NEway, it's getting cold out here again -- how is it that it NEVER occurred to me that I would experience this sensation in Cairo, and it's the biggest problem I've had so far? I CAN'T GET WARM!! -- and I need to track down something to eat. So I'm wrapping this up.

Before I go, though, a funny story about food...earlier today, I asked the front desk guy what some good food would be. Roughly "Maa huwa aakl gayyid fil mintaqa dii?" He looked at me and said, quizzically, "Mukh?"
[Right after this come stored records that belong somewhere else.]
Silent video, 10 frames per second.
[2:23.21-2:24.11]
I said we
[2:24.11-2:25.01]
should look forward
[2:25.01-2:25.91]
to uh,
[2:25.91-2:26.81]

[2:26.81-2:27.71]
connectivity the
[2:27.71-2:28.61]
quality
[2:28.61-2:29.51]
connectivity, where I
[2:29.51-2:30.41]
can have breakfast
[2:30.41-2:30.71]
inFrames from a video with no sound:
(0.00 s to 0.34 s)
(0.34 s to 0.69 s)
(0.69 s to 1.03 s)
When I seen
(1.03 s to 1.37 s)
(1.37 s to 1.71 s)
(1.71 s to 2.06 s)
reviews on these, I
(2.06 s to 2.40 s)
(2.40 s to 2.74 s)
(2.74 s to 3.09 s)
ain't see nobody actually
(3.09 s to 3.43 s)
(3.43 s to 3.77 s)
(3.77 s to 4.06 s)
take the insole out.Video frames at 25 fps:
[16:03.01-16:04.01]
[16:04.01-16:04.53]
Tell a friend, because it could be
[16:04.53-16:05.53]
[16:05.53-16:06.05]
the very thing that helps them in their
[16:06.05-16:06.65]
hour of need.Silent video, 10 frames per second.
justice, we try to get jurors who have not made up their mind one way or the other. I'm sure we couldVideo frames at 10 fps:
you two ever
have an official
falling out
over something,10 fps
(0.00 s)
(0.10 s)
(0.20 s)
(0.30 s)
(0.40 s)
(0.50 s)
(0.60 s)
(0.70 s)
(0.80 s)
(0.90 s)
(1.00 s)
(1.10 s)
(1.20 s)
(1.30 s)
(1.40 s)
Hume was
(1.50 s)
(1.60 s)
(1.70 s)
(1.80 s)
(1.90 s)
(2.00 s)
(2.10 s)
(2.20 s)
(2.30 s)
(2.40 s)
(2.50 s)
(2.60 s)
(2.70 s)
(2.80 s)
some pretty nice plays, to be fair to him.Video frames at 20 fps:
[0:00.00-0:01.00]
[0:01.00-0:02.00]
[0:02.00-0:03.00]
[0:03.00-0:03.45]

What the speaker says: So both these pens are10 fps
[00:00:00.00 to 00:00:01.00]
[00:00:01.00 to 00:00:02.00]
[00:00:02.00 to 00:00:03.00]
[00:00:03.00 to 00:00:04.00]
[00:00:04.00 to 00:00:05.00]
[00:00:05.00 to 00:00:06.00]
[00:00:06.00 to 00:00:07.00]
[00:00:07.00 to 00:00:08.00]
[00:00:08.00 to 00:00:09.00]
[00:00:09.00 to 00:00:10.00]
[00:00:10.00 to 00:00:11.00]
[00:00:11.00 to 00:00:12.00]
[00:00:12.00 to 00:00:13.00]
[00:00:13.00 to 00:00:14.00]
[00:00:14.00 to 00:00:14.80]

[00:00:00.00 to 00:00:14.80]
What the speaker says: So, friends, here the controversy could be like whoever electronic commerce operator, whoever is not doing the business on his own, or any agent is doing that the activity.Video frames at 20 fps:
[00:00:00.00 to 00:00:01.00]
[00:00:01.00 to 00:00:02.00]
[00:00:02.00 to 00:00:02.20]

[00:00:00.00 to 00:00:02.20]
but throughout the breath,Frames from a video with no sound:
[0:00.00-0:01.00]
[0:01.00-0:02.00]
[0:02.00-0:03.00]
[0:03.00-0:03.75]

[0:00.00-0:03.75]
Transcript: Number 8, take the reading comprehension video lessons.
Which means "brains." I rather emphatically said no, and he said "Well, we eat it here!" To which I replied that I might eventually, at the end of three months, but certainly not by the end of Day 3. Honestly, I doubt I'll be trying it even after 3 months -- memories of the presentation I did with Kristi Schneider and Katie Hill on Creutzfeld-Jakob Disease (a.k.a., mad cow disease), prions, and massive plaques in people's brains still loom far too large in my head -- but some kind of kushari or shwarmar is probably in order before too long.




P.S. Bonii for whomever can identify the song to which the title of this post pays tribute...(Artist, too.)

1 comments:

Laurie said...

Tim, you are wonderful - thank you for the update! I can't name the song, but I'm honored that your personal nickname for me is part of such a fun blog entry.

Stay safe and keep up the great work!